Inadequate infrastructure, corruption and inefficient bureaucracy were found to be the key bottlenecks in scores of studies and surveys conducted at home and abroad. According a World Economic Forum (WEF) survey, 21 per cent of businesses in Bangladesh identified inadequate infrastructure as the top barrier in doing business. Corruption was identified as the second problem by 20.7 per cent of the respondents, while 15.3 per cent of the respondents found inefficient government bureaucracy severely affecting business environment. Now, looking at the percentage of the stakeholders who rated these problems as the top three, one may tend to see that the sequence may change depending on the nature of businesses to which the respondents belong. However, the fact that poor or inadequate infrastructure has featured most prominently among these three goes to show how this deficiency cuts across all business segments as a common malady.

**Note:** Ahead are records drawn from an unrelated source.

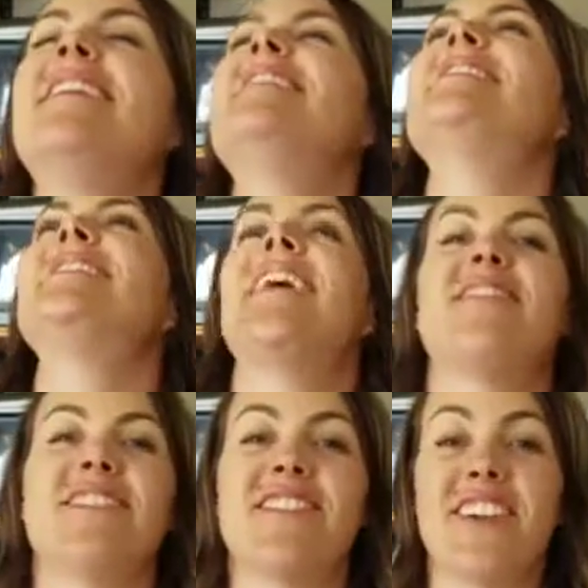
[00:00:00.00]

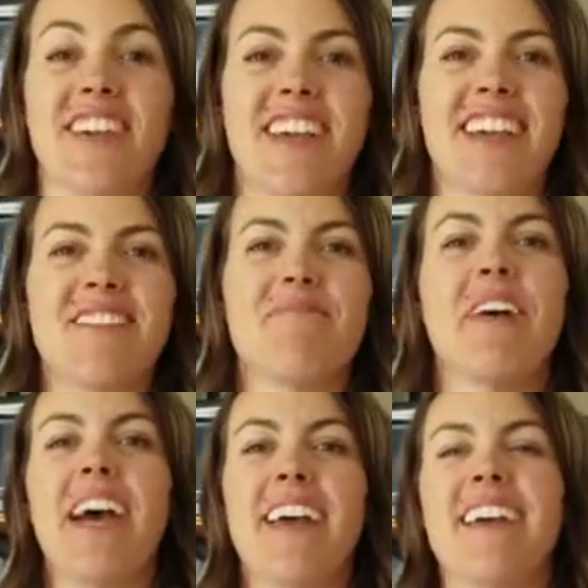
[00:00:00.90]
sounds dirty,
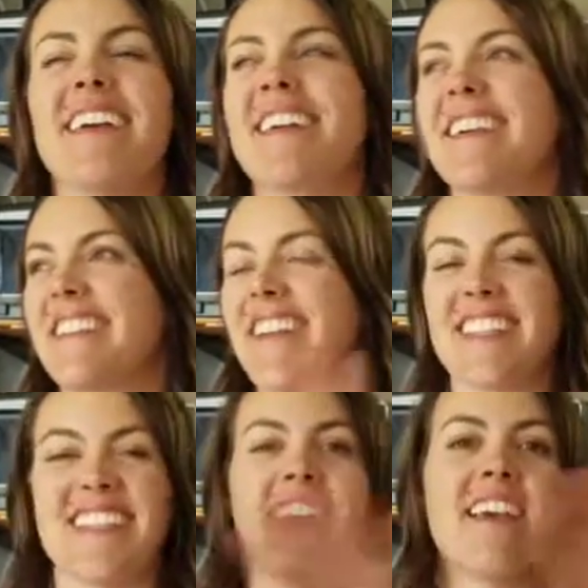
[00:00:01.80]
but that's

Viewed from this perspective, it is the government that at the end of the day remains answerable for not doing what it had to do to help businesses to grow and at the same time take steps to do away with harmful practices. It is commonly believed that much of the inadequacies and accompanying vices are, for the most part, augmented by inactivity of the government or its lackluster moves.  

Of the other deterrents to doing business in the country, political instability, inadequate access to financing, discontinuity in government policies, lack of trained workforce figured prominently. In this context, it may be pertinent to argue that the impact of much of these inadequacies could have been felt less had infrastructure been in place, at least in critical areas such as electricity and gas, transport and communication, specialised industrial parks and economic zones etc.

For sometime now, experts have been stressing the urgent need to make Public Private Partnership (PPP) functional and to attract increased foreign direct investment and quality investment in infrastructure. They opine that the country's allocation for infrastructure development should be increased to 6-8 per cent of GDP from the existing 2.85 per cent. In this regard, one important instrument to push funds into the ongoing and future PPP projects could be creation of infrastructure fund with both government and private resources.

Lately, there is a piece of good news on this. Newspaper reports say the government is working to create a sizeable infrastructure fund to ease financing of projects under PPP. The fund amounting to $500 million will primarily be financed by the private sector with the initial seed money worth $100 million or 20 per cent of the total funds to be availed from government sources. The Prime Minister's Office has reportedly formed a committee to make recommendations on the creation of the infrastructure fund and introduction of an effective financing solution for PPP projects. A concept paper on this has been prepared by the Public Private Partnership Authority (PPPA) under the PMO. The fund will raise long-term capital from private investors while the government will support the fund's structural framework, seed capital, risk guarantees and regulatory support, including investor incentives.

It has been learnt that the fund will be created from money raised through issuance of fund units, contribution certificates, bonds or other debt instruments from the capital market and from private sector institutions such as insurance, pension funds, mutual funds and banks. To attract institutional investors like insurance and banks, it is important that the government provided loss guarantee and liquidity support up to a reasonable level. Also there should be fiscal incentives by way of tax exemption.

This, no doubt, is an inspiring move to energise the country's ailing infrastructure. However, all stakeholders should put in their best in a concerted manner to ensure that the fund-creating mechanism works well.